Since I had sex with John, the Covenant House case worker, I already felt used and dirty. My self-esteem was completely nonexistent by this time, so I took the job. I find it sad and ironic that a barely 18-year-old girl, with very little sexual experience, would be hired as a sex surrogate.

I told the Franciscan nuns that I was working in a medical office. I left the convent every morning wearing my nurse’s uniform, so they believed me.

Contemporary Psychological Services was run by two men. Their main goal was not to help sexually dysfunctional men, but rather make money - lots and lots of money. They advertised in the NYC newspapers and had a large clientele.

An older woman named Gita told what to do with the men. She was a “therapist,” although I never saw her credentials hanging on her office wall, if she had any credentials at all.

Gita’s first question to me was, “How’s your fellatio?”

I didn’t know what the word meant.

Perplexed, I asked, "Fella who?"

The vast majority of the men I saw did not seem to have sexual dysfunction at all. All they wanted was a prostitute.

I consider this job as my entry into the sex industry. I hated every minute of it.

Whenever I think of that awful place I can still smell its stench - a putrid blend of baby oil, latex and men.
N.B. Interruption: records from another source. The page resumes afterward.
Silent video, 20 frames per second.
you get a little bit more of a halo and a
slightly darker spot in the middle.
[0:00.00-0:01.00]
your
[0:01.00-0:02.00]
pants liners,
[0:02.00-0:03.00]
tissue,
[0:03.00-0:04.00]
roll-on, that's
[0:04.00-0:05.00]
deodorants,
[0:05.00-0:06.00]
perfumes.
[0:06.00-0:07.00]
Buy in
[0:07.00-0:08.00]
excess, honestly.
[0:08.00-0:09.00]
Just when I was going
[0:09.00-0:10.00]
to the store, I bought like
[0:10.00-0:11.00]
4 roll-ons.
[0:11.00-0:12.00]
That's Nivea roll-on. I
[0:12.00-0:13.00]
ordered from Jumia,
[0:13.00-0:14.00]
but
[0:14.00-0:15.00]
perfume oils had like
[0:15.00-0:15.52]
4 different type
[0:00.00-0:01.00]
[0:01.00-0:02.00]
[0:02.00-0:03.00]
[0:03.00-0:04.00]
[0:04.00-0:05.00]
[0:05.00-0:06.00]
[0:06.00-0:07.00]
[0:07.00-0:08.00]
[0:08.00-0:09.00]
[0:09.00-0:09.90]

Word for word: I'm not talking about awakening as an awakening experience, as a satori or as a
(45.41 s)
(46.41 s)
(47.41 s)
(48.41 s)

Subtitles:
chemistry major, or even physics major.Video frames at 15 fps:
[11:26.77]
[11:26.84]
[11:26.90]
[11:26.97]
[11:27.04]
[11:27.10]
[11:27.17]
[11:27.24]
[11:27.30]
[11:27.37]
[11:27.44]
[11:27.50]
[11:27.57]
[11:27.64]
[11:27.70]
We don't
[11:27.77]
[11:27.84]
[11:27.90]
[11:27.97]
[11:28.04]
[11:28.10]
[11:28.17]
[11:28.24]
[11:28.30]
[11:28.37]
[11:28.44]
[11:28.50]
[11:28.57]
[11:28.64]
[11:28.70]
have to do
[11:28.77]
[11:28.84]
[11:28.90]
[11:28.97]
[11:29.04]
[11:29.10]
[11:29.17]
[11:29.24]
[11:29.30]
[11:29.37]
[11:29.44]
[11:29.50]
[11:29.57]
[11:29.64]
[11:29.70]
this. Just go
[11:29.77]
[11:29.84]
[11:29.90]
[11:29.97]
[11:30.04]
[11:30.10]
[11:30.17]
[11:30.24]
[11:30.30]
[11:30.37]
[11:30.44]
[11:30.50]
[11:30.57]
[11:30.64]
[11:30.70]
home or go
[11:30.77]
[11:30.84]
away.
I worked the front desk with a fortyish woman named Dorothy who was not one of the surrogates. She asked me to move in with her. Dorothy lived on East 15th Street in a very nice building and needed help paying the rent.

I agreed, but though I paid half of the rent and all the other bills, I did not have a bedroom. I slept on a futon in her living room.

I had been living with Dorothy for two weeks when she told me I would have to move because her mother was coming for a visit.

She recommended I check into the nearby Hotel 17, which I found to be a disgusting, filthy, roach-infested, dilapidated hellhole. I stayed there one night and kept on all the lights.

One of the other sex surrogates told me to relocate to her building. She lived across the River.

So again, I moved. But this time it was to my very first place. After being in New York for 8 months, finally, at the age of 18, I was no longer homeless. It was a furnished efficiency, but it counted as an official apartment and I was paying the rent on my own.

Though I wasn’t proud of the way I was making a living, at least I was independent. As miserable as I was on my own, anything, anything was better than being abused by my mother.

During my first 8 months away from Ma, I had been attacked, raped and mugged. I had gone through 6 jobs, moved 7 times, lost my virginity to an older man and became a sex surrogate.

Yet through it all, I had survived. It is the one good trait I inherited from my mother. Ma always knew how to survive.

Today I still stand firm in the knowledge that no matter what happens to me in this life, I will survive.